I’m not going to review the new edition of Dungeons and Dragons. Ok I lied. I totally wrote a review. I’m a liar, though. This is the opposite of news. But it was an accidental lie. Which is a step in the right direction if you ask me. I’ve been playing with this system all summer thanks to the playtest information. I can give it my recommendation wholeheartedly. If you like tabletop gaming and want an excellent system that encourages and supports roleplaying then go buy the handbook.
I do want to talk about my favorite things about this system. The reasons why, in my opinion, it is good and not bad and also it’s awesome. There are a few key ways D&D 5 stands out above a system like Pathfinder.
Advantage and Disadvantage
If you’ve been reading any information about D&D 5 then you have heard these words. Of all the new changes to Dungeons and Dragons the introduction of the advantage system is the single most important. The advantage system does away with the complex calculus every gamer has to know and understand before they can calculate how much damage their shortsword attack does. Gone are the days of having 4 different +2 modifiers to add to an attack based on situational differences.
Having Advantage means that in a situation where you would roll 1d20 to test the success of an action you instead roll 2d20 and take the better roll.
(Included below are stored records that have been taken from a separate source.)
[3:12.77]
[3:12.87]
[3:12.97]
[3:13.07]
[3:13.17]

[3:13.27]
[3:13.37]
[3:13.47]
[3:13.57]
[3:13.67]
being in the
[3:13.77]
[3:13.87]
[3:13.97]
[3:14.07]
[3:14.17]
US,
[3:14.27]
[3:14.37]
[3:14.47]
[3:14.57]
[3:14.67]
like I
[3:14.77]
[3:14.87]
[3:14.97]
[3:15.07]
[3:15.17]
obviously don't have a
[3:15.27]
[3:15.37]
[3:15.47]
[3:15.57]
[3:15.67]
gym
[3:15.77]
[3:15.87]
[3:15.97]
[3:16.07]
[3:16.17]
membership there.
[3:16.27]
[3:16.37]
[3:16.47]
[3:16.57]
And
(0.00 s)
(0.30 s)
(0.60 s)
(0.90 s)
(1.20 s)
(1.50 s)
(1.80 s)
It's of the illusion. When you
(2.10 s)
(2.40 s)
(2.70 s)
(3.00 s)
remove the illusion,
Disadvantage is the opposite: you roll 2d20 and you take the worse. It’s remarkably simple but it completely changes the pace of a game.
Do you have some sort of situational benefit? Then you have advantage.
Do you have some sort of situational drawback? Then you have disadvantage.
Regular situation? You and your opponent have equal benefits and drawbacks? Business as usual, then.
My group loves this system. As a Dungeon Master I love this system. A player successfully does a cool flip kick off a wall into combat? Advantage! A player describes a cool and unique attack? Advantage! A player is standing in waist high water and wants to cast a lightning spell? Disadvantage. A player is lying on their back trying to shoot a longbow? Disadvantage. It has made my life so very easy.
Backgrounds
I have a series of charts that I make players roll or choose from when they first make a character to help them establish their character’s background, fear, impulse, goal, and bonds. I developed this over the summer so that my D&D Next group would be able to flesh out their characters easier. Dungeons and Dragons 5 included backgrounds, ideals, flaws, and traits as a core concept with its own section in the handbook. I may have cried of joy.
If you have read this blog at all then you know I loves me some o’ that there roleplayin’. It is, in my opinion, the most important part of any ROLEPLAYING Game. But I may be reading something into the name. Maybe to other people RPG’s are all about math or something. Sounds like school to me.
Anyway, I like to incorporate character backgrounds and traits into the situations I provide for them so that players have to think carefully and creatively about what they are going to do. You have an estranged father that you still love but don’t talk to? Guess who just recently joined the villainous dragon cult?! You’re searching the world over for your master’s murderer and you only know they have nine fingers? Guess who sees nine-fingered people everywhere?! You’re a half-orc? Guess who’s going to see other half-orcs to fight with?!
Those are just some examples but I take this sort of thing very seriously in my own way.
The Classes and Races
I like diversity in my RPG world. Humans and elves and dwarves are great but in a world of gods, dragons, devils, demons, mythological creatures, and a thing called the Underdark I want something a little more spicy when it comes to race options. Like gnomes at least.
D&D 5 does not skimp on the racial options. Dragonborn (half-dragon folks) and Tieflings (half-devil folks) are in the core races alongside halflings and half-elfs. Drow are a sub race of elves (because of course they should be). Usually humans are a solid choice because of their racial abilities but with the options presented in this handbook, I have actually made very few humans and seen very few get made. It’s a nice departure from tradition.
But what about classes you ask? Thank you for getting me back on track. The magic classes are all diverse and have more options from the start than ever before. A Sorcerer doesn’t feel like a Wizard and they both don’t feel like Warlocks. Druids kick ass and take names. Clerics and Paladins … are still doing their thing. And every class has some method of getting spells without requiring you to take levels in Wizard. Eldritch Knight (a fighter with spell abilities) is just a sub-class of Fighters. Arcane Trickster is a sub-class of Rogue. Monks have two different paths that lead to two different kinds of spells.
I like the races and classes. I thirst for more but I’m not disappointed by what I have been provided. I hope future handbooks offer me some Psionic options and I still long for the day when 4th edition’s Warlord class sees the respect it deserves.
This is getting a bit wordy so I’ll close things up with my final thoughts. Tabletop gaming is all about coming together as a group and exploring cool worlds with dragons and magic and treasure. It should be something accessible and fun while still being challenging and intricate. D&D 5 is all of these things.
See, I’m a liar. But not about D&D 5. It’s totally bitchin'.